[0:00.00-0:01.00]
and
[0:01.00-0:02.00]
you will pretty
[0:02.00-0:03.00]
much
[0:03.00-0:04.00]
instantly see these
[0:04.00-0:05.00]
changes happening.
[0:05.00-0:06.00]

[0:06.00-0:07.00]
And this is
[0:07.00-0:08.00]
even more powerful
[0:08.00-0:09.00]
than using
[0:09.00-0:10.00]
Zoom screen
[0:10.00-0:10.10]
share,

--

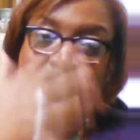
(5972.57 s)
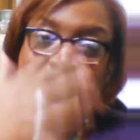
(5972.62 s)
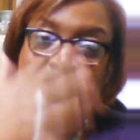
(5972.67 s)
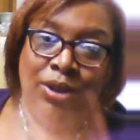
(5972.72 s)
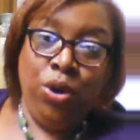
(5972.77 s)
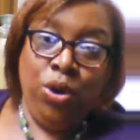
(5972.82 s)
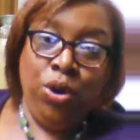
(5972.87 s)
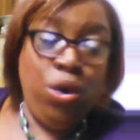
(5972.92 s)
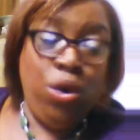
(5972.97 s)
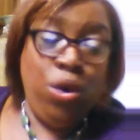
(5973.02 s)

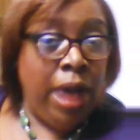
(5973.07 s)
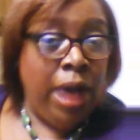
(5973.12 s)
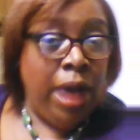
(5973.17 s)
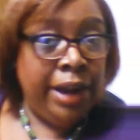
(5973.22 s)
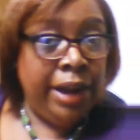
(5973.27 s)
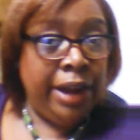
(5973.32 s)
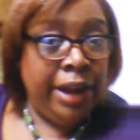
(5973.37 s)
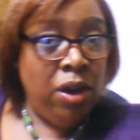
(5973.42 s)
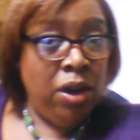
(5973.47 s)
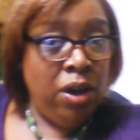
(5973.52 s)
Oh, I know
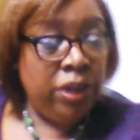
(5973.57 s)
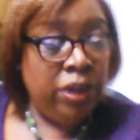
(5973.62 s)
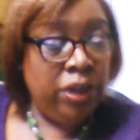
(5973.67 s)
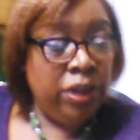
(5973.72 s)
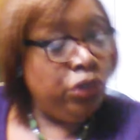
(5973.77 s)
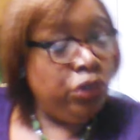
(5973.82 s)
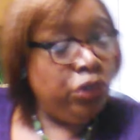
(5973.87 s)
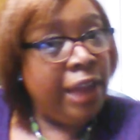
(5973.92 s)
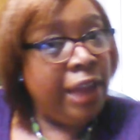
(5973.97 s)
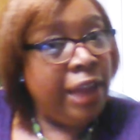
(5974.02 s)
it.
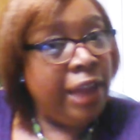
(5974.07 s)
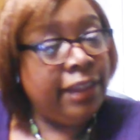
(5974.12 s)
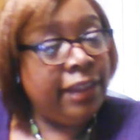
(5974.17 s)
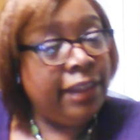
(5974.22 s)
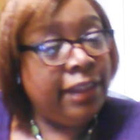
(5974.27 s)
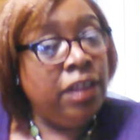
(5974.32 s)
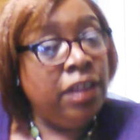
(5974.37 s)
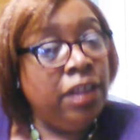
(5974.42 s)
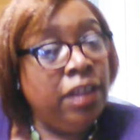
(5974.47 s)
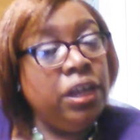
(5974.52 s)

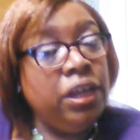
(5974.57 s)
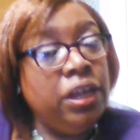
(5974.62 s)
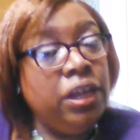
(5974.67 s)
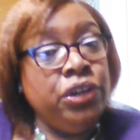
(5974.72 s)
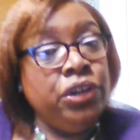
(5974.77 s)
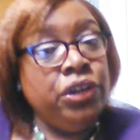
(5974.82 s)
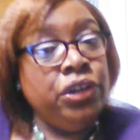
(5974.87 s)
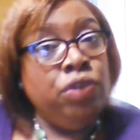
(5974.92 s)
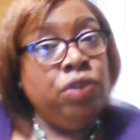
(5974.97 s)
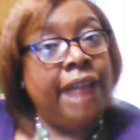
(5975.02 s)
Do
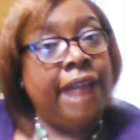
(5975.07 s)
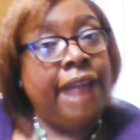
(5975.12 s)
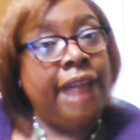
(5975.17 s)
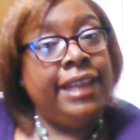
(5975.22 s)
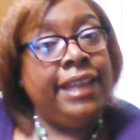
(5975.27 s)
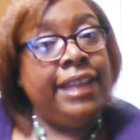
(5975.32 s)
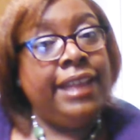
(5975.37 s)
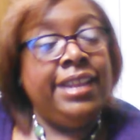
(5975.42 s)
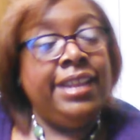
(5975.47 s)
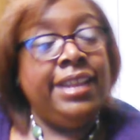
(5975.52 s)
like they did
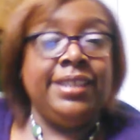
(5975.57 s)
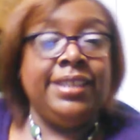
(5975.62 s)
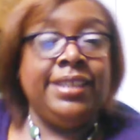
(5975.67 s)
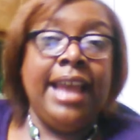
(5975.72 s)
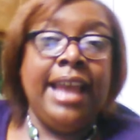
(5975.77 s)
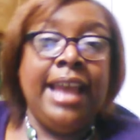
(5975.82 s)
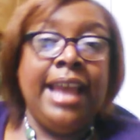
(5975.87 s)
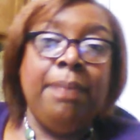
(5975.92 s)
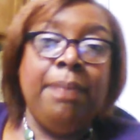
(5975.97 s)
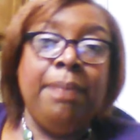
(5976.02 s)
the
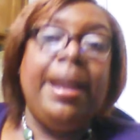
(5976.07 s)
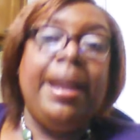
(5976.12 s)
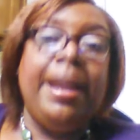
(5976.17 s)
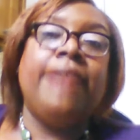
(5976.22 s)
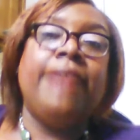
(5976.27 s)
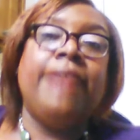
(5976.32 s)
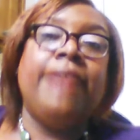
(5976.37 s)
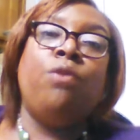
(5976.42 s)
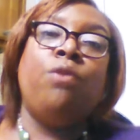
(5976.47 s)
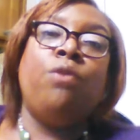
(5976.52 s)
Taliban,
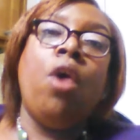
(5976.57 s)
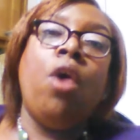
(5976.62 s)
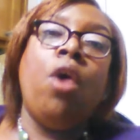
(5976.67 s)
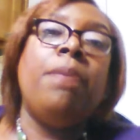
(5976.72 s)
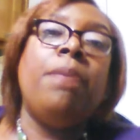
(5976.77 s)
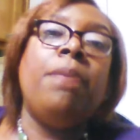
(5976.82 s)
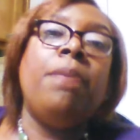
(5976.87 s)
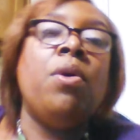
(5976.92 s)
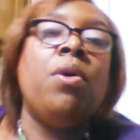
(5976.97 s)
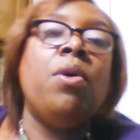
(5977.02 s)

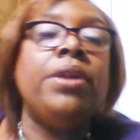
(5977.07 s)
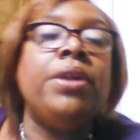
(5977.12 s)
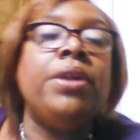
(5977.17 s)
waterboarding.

# WORK REQUIRED:
Set the pictures aside and transcribe exactly the stretch of lines above, beginning with the one holding "(5972.92 s)" and ending with the one holding "(5973.92 s)".

# TASK OUTPUT:
(5972.92 s)
(5972.97 s)
(5973.02 s)

(5973.07 s)
(5973.12 s)
(5973.17 s)
(5973.22 s)
(5973.27 s)
(5973.32 s)
(5973.37 s)
(5973.42 s)
(5973.47 s)
(5973.52 s)
Oh, I know
(5973.57 s)
(5973.62 s)
(5973.67 s)
(5973.72 s)
(5973.77 s)
(5973.82 s)
(5973.87 s)
(5973.92 s)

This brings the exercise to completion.